*WORK TASK*. Every record below needs to be written out exactly, apart from the pictures.

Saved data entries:
-- -- --
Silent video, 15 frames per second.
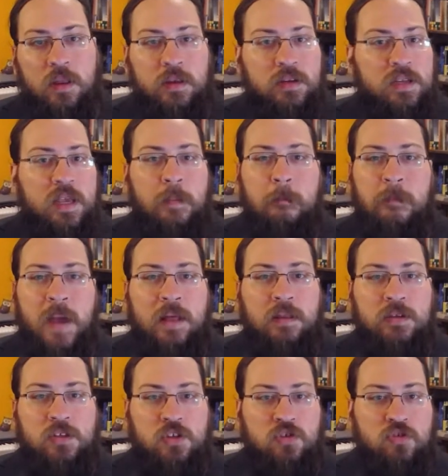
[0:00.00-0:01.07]
and
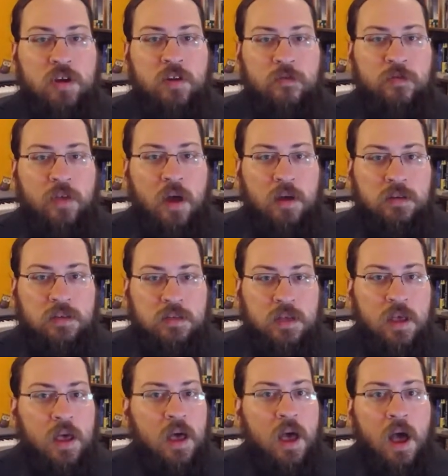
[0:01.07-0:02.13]
imbalanced train of thought,
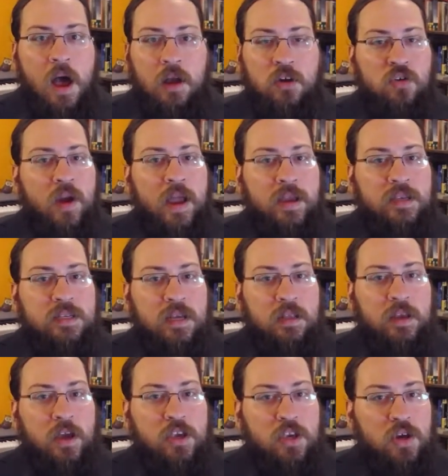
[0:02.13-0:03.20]
a crank selling
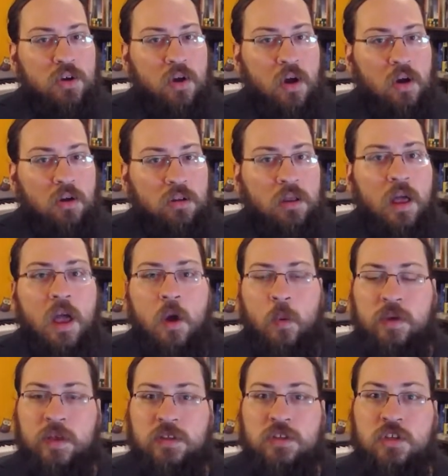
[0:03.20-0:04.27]
a cure-all. We
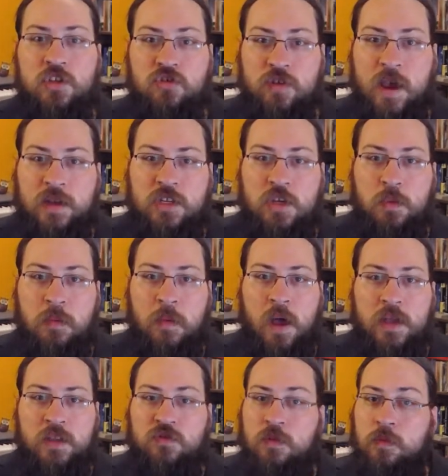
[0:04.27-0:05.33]
thus distract human
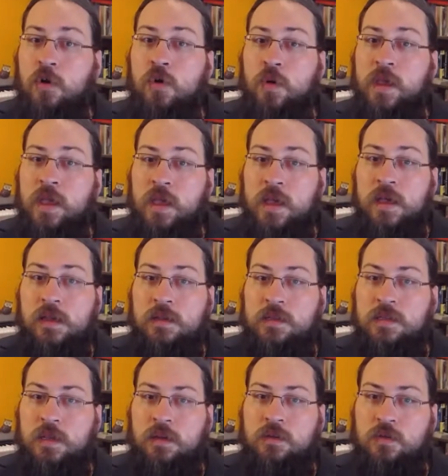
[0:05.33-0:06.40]
minds from who he
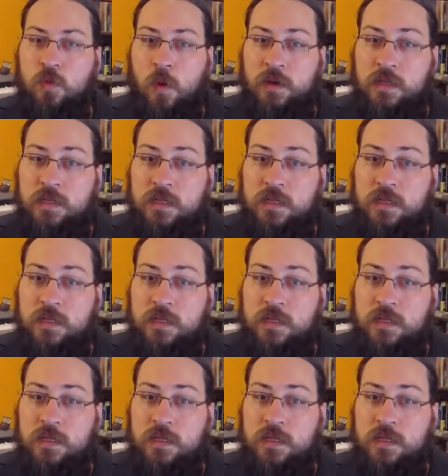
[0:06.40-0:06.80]
is and what he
-- -- --
*EXPECTED OUTPUT*.
Silent video, 15 frames per second.
[0:00.00-0:01.07]
and
[0:01.07-0:02.13]
imbalanced train of thought,
[0:02.13-0:03.20]
a crank selling
[0:03.20-0:04.27]
a cure-all. We
[0:04.27-0:05.33]
thus distract human
[0:05.33-0:06.40]
minds from who he
[0:06.40-0:06.80]
is and what he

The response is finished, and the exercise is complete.